Defining the Therapeutic Range for Adalimumab and Predicting Response in Psoriasis: A Multicenter Prospective Observational Cohort Study

Abstract

Biologics have transformed management of inflammatory diseases. To optimize outcomes and reduce costs, dose adjustment informed by circulating drug levels has been proposed. We aimed to determine the real-world clinical utility of therapeutic drug monitoring in psoriasis. Within a multicenter (n = 60) prospective observational cohort, 544 psoriasis patients were included who were receiving adalimumab monotherapy and had at least one serum sample and Psoriasis Area and Severity Index (PASI) score available within the first year. We present models giving individualized probabilities of response for any given drug level: a minimally effective drug level of 3.2 μg/ml discriminates responders (PASI75 indicates 75% improvement in baseline PASI) from nonresponders, and gives an estimated PASI75 probability of 65% (95% confidence interval = 60-71). At 7 μg/ml, PASI75 probability is 81% (95% CI = 76-86); beyond 7 μg/ml, the drug level/response curve plateaus. Crucially, drug levels are predictive of response 6 months later, whether sampled early or at steady state. We confirm serum drug level to be the most important factor determining treatment response, highlighting the need to take drug levels into account when searching for biomarkers of response. This real-world study with pragmatic drug level sampling provides evidence to support the proactive measurement of adalimumab levels in psoriasis to direct treatment strategy, and is relevant to other inflammatory diseases.

Figure 1

Flow diagram of patients and samples. Flow diagram showing the rules applied to derive the three datasets. PASI, Psoriasis Area and Severity Index.

Figure 2

Timeline of drug levels and response in each dataset. Timeline showing when drug level and response were measured in each of the three datasets. In the therapeutic range dataset, response was measured on the same day as drug level.
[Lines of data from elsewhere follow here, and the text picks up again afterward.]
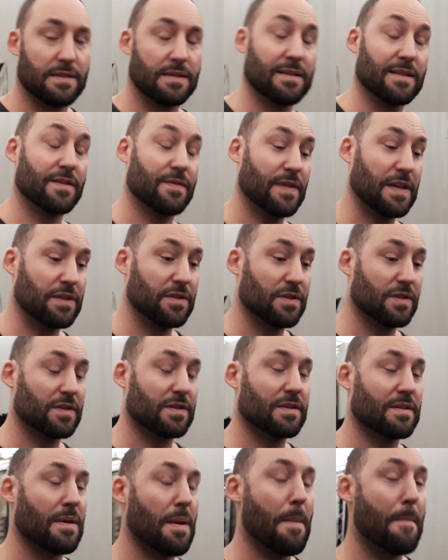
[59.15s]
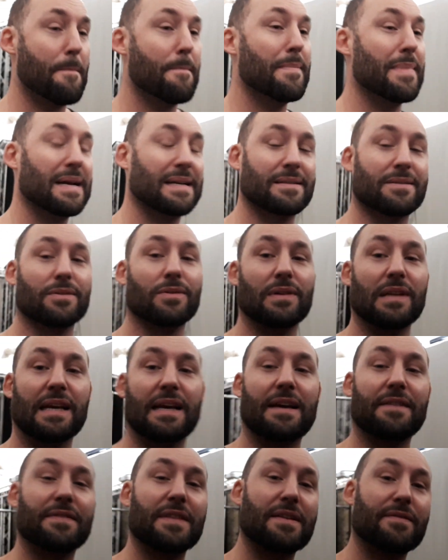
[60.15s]
So this venue's mental.
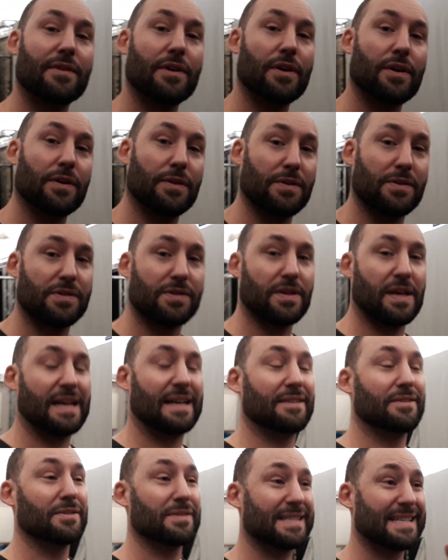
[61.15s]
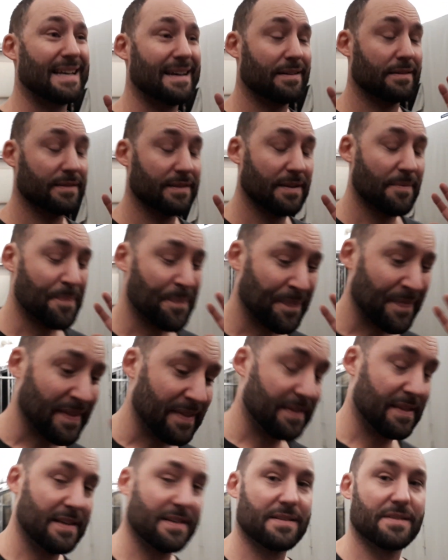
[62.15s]
Like I've never heard a sound
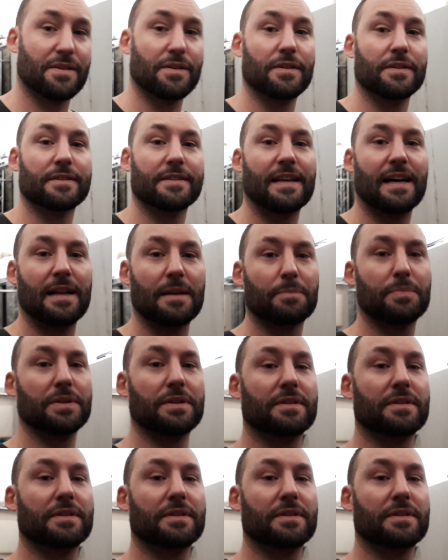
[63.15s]
this good. I'll put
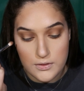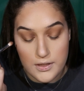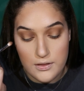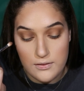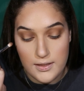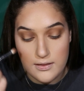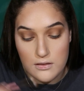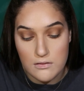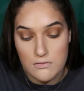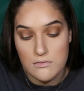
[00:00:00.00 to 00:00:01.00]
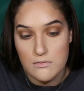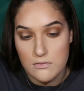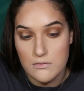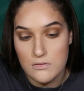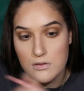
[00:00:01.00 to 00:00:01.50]
Can you, like,
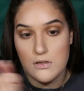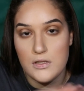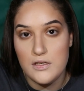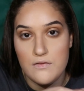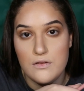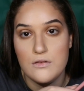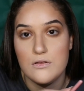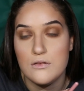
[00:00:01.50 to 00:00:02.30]
leave?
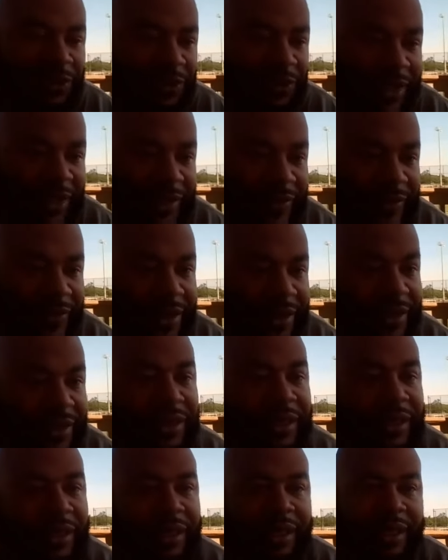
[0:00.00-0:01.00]

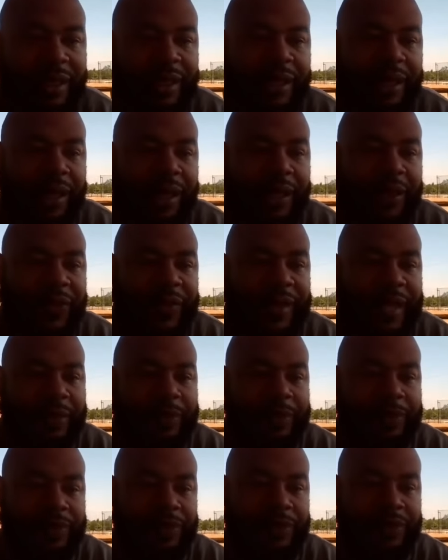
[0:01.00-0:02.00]
forgiveness uh,
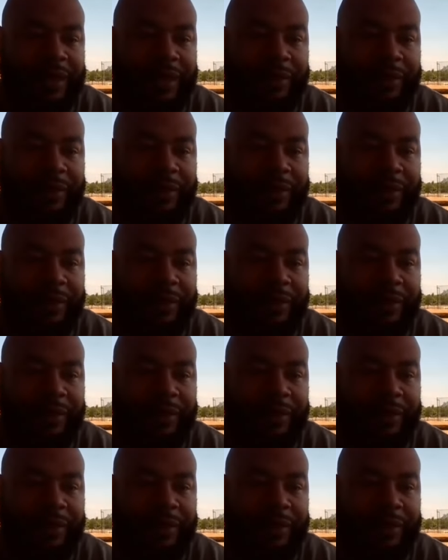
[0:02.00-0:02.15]
that was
The other two datasets were derived to investigate use of drug levels to predict response 6 months later: in the early dataset, response was measured at 6 months after start of treatment; in the steady state dataset, response was measured 6 months after drug level. Statistical analyses conducted using each dataset are also shown. ROC, receiver operating characteristic.

Figure 3

(a) Empirical ROC curve. (b) Concentration effect curve. (a) Empirical ROC curve for PASI75 response. Cutpoint (red dot) chosen to provide a minimum sensitivity of 80%. (b) Concentration effect curve of median percentage change in PASI against median drug level. These summaries are calculated for approximately equally sized groups of observations (between 23 and 52) having similar drug levels. Vertical bars: interquartile range (IQR); grey horizontal lines: indicators of PASI75 and PASI90 response; red dot: drug level beyond which clinical response plateaus. IQR, interquartile range; PASI, Psoriasis Area and Severity Index; PASI75, 75% improvement in baseline PASI; ROC, receiver operating characteristic.

Figure 4

Probability of PASI75 based on same-day drug level (therapeutic range dataset). Probability of response is split by ethnicity (red = white ethnicity, teal = all other ethnicities). The grey vertical line is at a drug level of 7 μg/ml, where there is at least 80% probability of response on average for all patients. This line crosses the red curve for patients of white ethnicity at a probability of response greater than 80%, but the probability is lower for the non-white group (teal line).The orange dots indicate the proportion of patients per group achieving PASI75. The groups are calculated in the same way as for the concentration effect curve in Figure 2b, and they are not split by other covariates. The probabilities are marginal predicted means because of the inclusion of a random effect in the model. Similar curves are seen for probability of PASI75 in the other datasets (early and steady state). PASI75, 75% improvement in baseline PASI.